鳴かず飛ばずだった「オンライン診療」 新型コロナ感染拡大でにわかに注目

【経済インサイド】

 新型コロナウイルスの感染拡大に伴い、オンライン診療に注目が集まっている。診療所や病院に出向くことに躊躇(ちゅうちょ)する人も多いなか、これなら感染のリスクを避けながら、診察が受けられる。政府の規制緩和で普及が期待されていたものの、医療現場からの慎重姿勢もあって期待外れに終わっていた。にわかに注目された要因は、皮肉にも普及を妨げてきた「対面診療」をしないというオンライン診療の仕組みだった。

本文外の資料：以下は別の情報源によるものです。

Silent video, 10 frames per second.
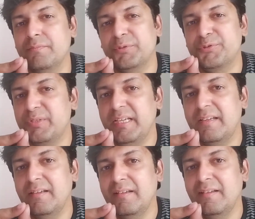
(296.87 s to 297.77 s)

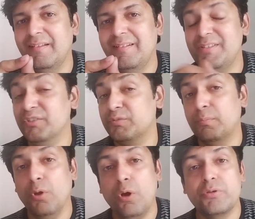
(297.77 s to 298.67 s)
mistake, they just
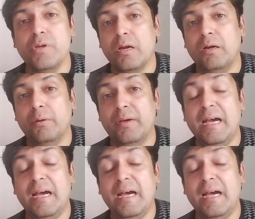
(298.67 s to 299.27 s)
block your account.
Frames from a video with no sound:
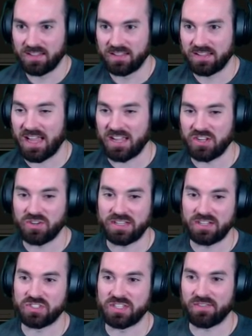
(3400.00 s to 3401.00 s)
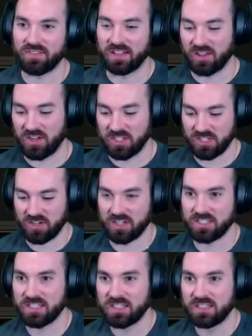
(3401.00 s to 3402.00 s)
Yeah, your gear's definitely a lost
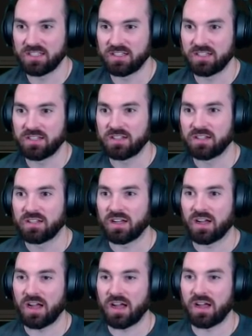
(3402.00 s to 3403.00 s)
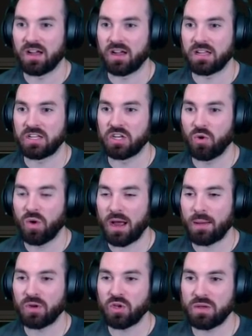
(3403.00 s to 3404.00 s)
cause. You know what?
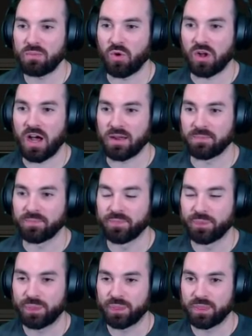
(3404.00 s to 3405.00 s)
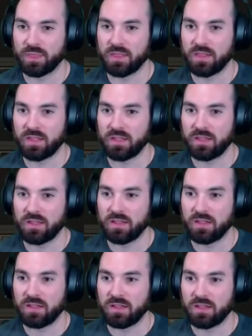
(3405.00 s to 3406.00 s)
I'm gonna go get more cotton.
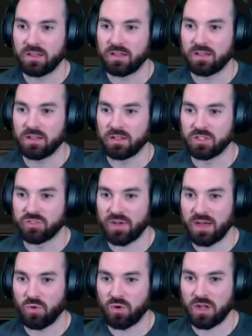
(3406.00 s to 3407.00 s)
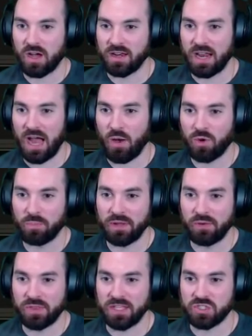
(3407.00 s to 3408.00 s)
Okay. Let's find more cotton. I want to
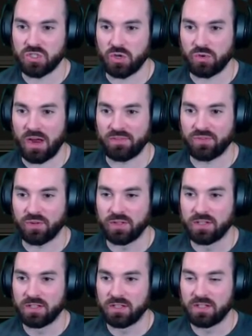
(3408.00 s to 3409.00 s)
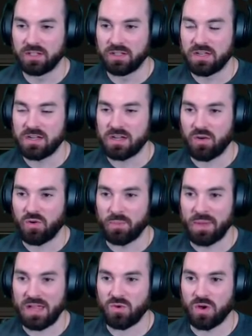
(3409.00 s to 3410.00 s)
play with the assault rifle. I want to
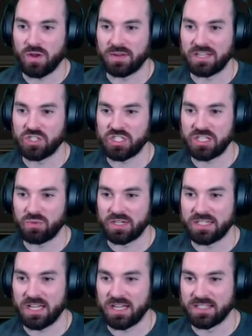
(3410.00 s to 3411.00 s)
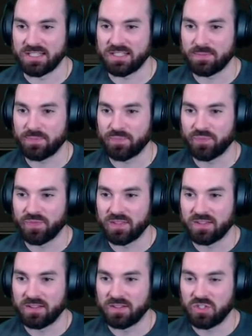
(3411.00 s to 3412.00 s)
make one and just see what it does.
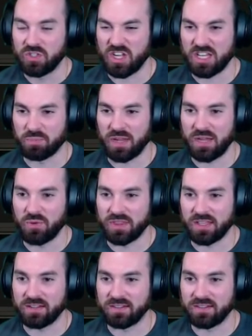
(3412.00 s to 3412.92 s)
You got to play with it.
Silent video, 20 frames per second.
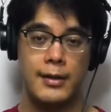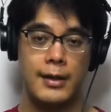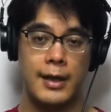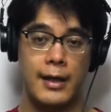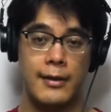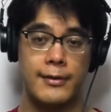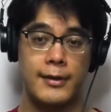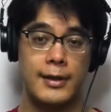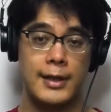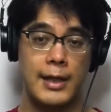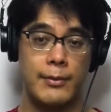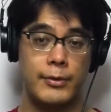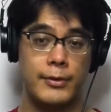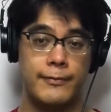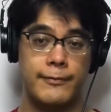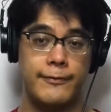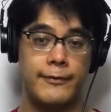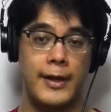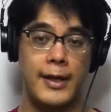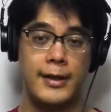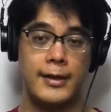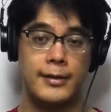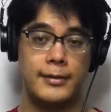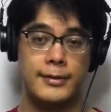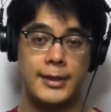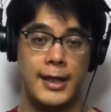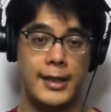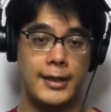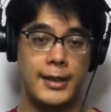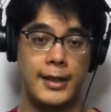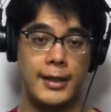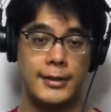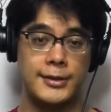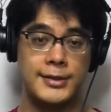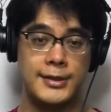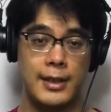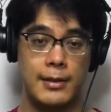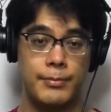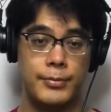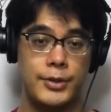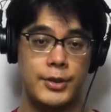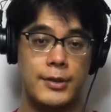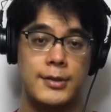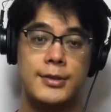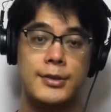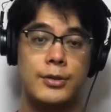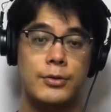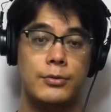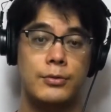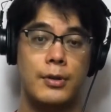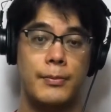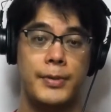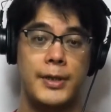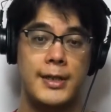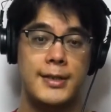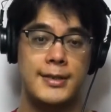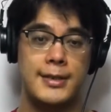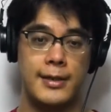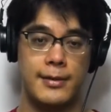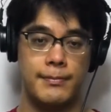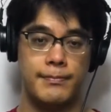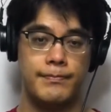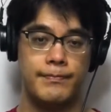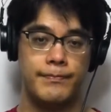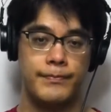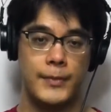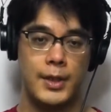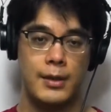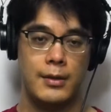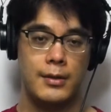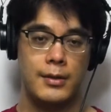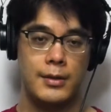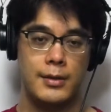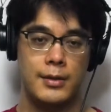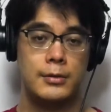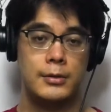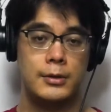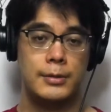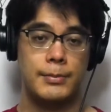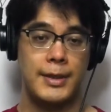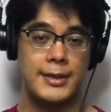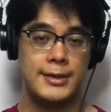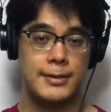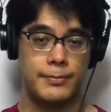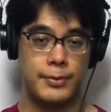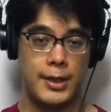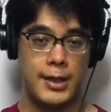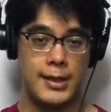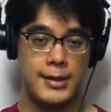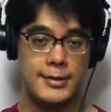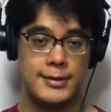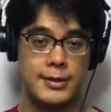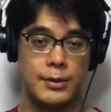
I thought I would fake taking a sip just to appease him.To my surprise,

 オンライン診療をめぐっては、平成9年に「離島・僻(へき)地」などに限って認められていたが、27年に通知で僻地など限定ではないとの見解が示され、事実上、全面解禁となった。30年度の診療報酬改定では、「オンライン診療料」(月1回700円)などが創設され、保険適用が始まった。4月の診療報酬改定でオンライン診療の対象疾患が拡大され、環境は整いつつある。

 ただ、医療関係者の理解はこれからだ。2月1、2の両日、日本医師会が開いたシンポジウムでは、今村聡副会長が「オンライン診療はあくまで対面診療を補完するツールで、対面診療と同等のものとは言えない」と述べている。安易な拡大路線には、懐疑的な意見もある。オンライン診療の保険適用を申請している医療機関は、昨年春時点で全体のわずか1%にとどまっていた。